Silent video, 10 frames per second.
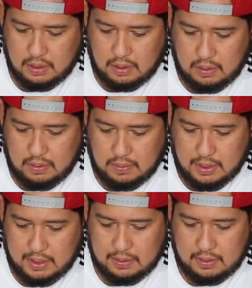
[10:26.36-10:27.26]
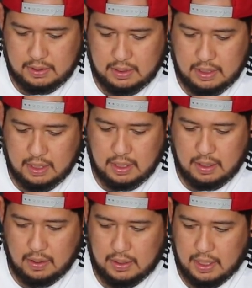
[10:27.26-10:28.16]
Oh wow.
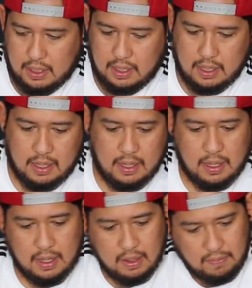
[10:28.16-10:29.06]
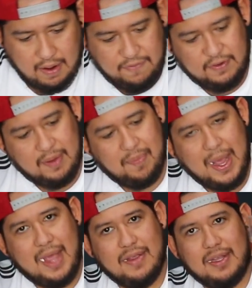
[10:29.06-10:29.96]
Okay. Right from the
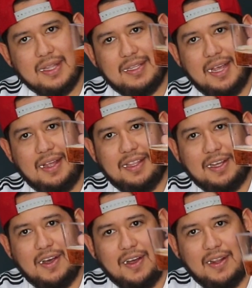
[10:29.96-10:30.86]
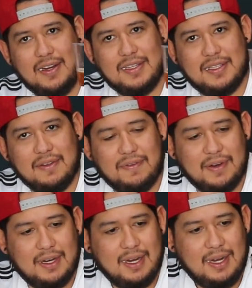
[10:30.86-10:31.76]
bat, you can tell the color is
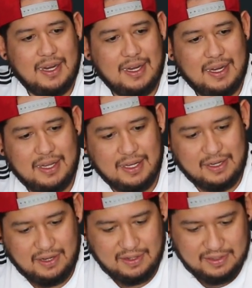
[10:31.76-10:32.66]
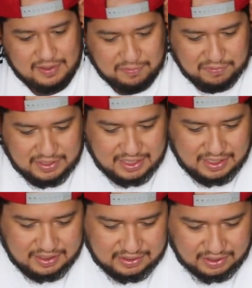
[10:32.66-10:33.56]
different. The color is
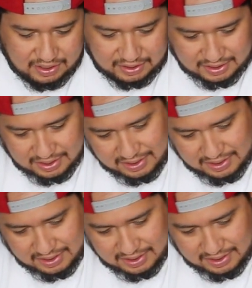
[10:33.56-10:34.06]
really dark,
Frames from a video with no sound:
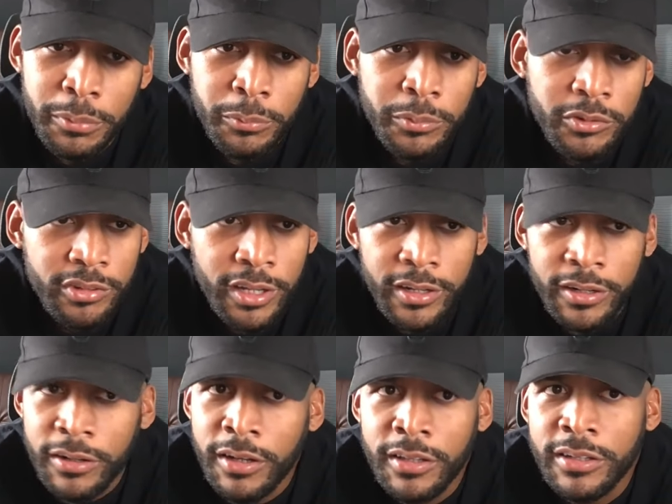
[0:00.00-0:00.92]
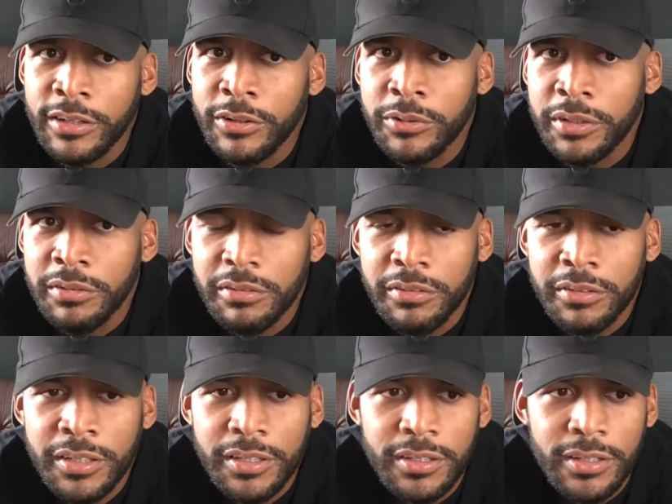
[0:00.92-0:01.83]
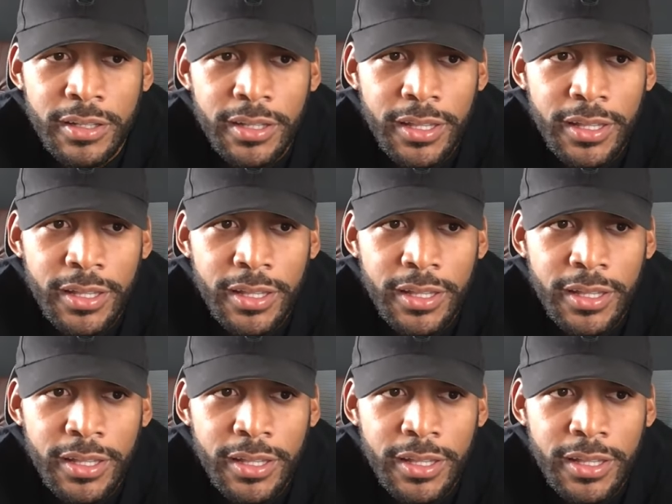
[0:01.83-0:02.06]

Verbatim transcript: but we shot it all on the green screen.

-*-*-

- _TASK DESCRIPTION_: Give back the listing unchanged. Strip out the pictures.

- _RESULT OF THIS TASK_:
Silent video, 10 frames per second.
[10:26.36-10:27.26]
[10:27.26-10:28.16]
Oh wow.
[10:28.16-10:29.06]
[10:29.06-10:29.96]
Okay. Right from the
[10:29.96-10:30.86]
[10:30.86-10:31.76]
bat, you can tell the color is
[10:31.76-10:32.66]
[10:32.66-10:33.56]
different. The color is
[10:33.56-10:34.06]
really dark,
Frames from a video with no sound:
[0:00.00-0:00.92]
[0:00.92-0:01.83]
[0:01.83-0:02.06]

Verbatim transcript: but we shot it all on the green screen.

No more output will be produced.